Cambodia has recruited a new team of mine-sniffing rats to replace those already “retired” in an effort to boost demining operations in the country.

The country, plagued for decades by unexploded ordnance, has recruited the next generation of sniffer mice of land mines, writes the Manila Times. The team is made up of 20 giant African rats, imported from Tanzania, and they all went through intensive training.

Thanks to their keen sense of smell, these animals become a key player in the effort to boost demining operations in the country.

On June 11, during a training session, So Malen told the Reuters that “it’s easy to work with all of them, they don’t care who their keepers are”. “Any one of us can be your caretaker and, most importantly, they don’t bite.”

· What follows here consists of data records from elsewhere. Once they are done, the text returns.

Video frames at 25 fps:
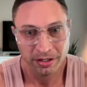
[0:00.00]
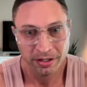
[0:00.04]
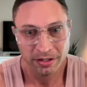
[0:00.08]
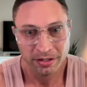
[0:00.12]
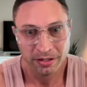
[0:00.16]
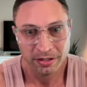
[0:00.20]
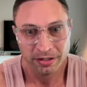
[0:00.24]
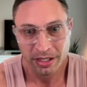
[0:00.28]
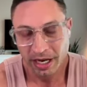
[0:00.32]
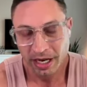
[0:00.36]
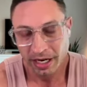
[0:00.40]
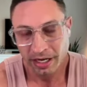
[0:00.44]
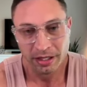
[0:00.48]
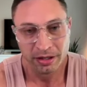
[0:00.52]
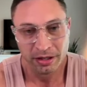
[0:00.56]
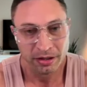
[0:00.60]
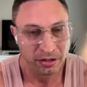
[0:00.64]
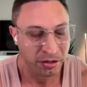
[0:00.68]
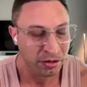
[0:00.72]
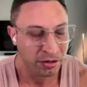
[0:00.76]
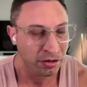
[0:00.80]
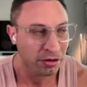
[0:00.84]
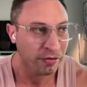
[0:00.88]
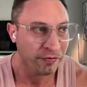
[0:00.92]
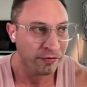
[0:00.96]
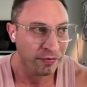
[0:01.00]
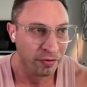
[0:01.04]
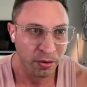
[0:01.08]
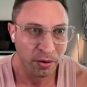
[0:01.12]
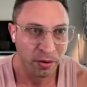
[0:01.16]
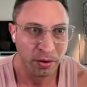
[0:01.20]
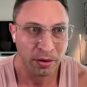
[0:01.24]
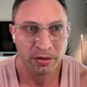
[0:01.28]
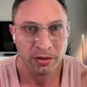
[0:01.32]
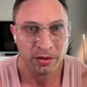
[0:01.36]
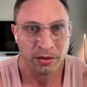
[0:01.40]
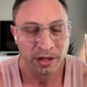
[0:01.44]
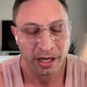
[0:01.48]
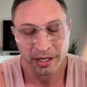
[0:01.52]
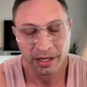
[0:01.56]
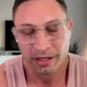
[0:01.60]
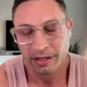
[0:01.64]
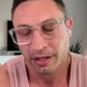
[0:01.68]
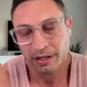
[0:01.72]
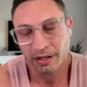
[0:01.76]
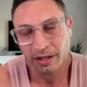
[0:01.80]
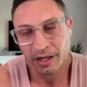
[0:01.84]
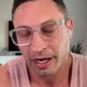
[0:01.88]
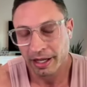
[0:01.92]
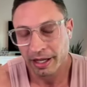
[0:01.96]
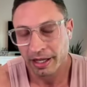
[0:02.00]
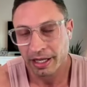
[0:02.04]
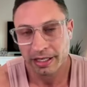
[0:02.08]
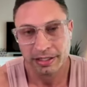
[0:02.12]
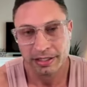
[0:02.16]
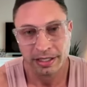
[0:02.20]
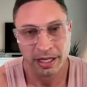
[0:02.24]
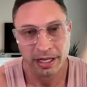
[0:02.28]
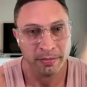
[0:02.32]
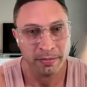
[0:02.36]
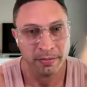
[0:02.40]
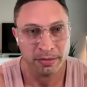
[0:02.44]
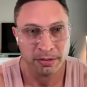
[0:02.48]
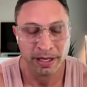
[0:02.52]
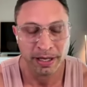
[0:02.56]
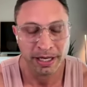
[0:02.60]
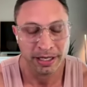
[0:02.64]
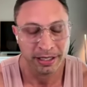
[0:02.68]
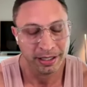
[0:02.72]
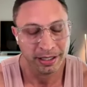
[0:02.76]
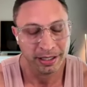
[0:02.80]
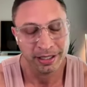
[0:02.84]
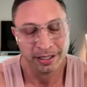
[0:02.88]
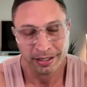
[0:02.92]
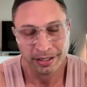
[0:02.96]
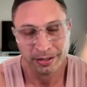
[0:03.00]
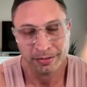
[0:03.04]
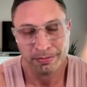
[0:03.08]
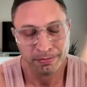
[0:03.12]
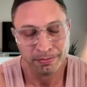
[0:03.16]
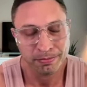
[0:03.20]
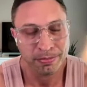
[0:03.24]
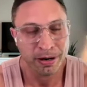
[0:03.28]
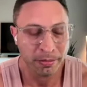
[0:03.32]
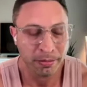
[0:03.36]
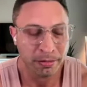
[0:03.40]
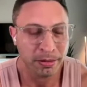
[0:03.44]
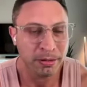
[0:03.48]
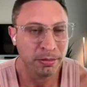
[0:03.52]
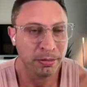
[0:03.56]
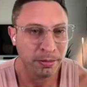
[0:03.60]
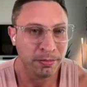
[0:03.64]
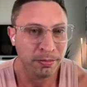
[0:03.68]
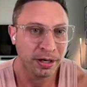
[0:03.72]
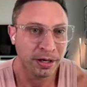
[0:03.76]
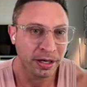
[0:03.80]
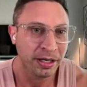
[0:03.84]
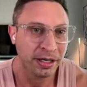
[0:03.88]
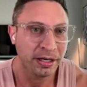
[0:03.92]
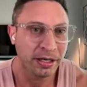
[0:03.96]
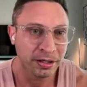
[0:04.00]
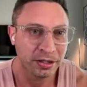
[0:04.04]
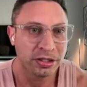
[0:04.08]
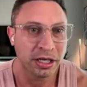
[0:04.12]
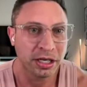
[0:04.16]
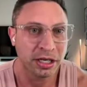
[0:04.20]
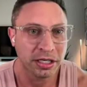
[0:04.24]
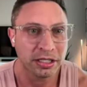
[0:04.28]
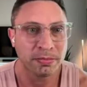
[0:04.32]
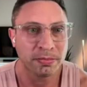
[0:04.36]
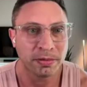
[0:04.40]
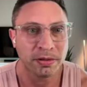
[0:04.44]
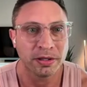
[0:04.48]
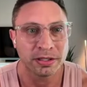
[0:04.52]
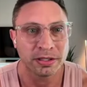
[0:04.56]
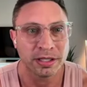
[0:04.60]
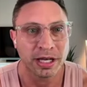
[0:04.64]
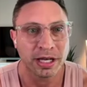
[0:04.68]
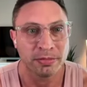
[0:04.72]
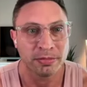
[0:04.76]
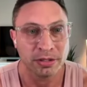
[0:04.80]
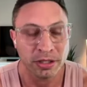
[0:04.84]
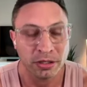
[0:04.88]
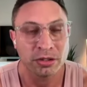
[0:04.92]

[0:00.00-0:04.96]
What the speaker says: 2nd, 3rd, 4th, like a lot of that times it could probably be pretty interchangeable at times.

Cambodia is one of the most heavily mined countries in the world, with over 1,000 square kilometers of land still contaminated. It is also one of the countries with the highest number of amputees per capita, with more than 40,000 people who have lost limbs to the explosives.

The new recruit will replace the reformed rats, among them Magawa, the sniffer mouse who found 71 land mines and 38 unexploded ordnance during his five-year career.

Last year, the rat was proclaimed a hero and awarded for saving lives in the country. The British charity People’s Dispensary for Sick Animals (PDSA) has delivered a gold medal to Magawa, for its work in detecting unexploded landmines.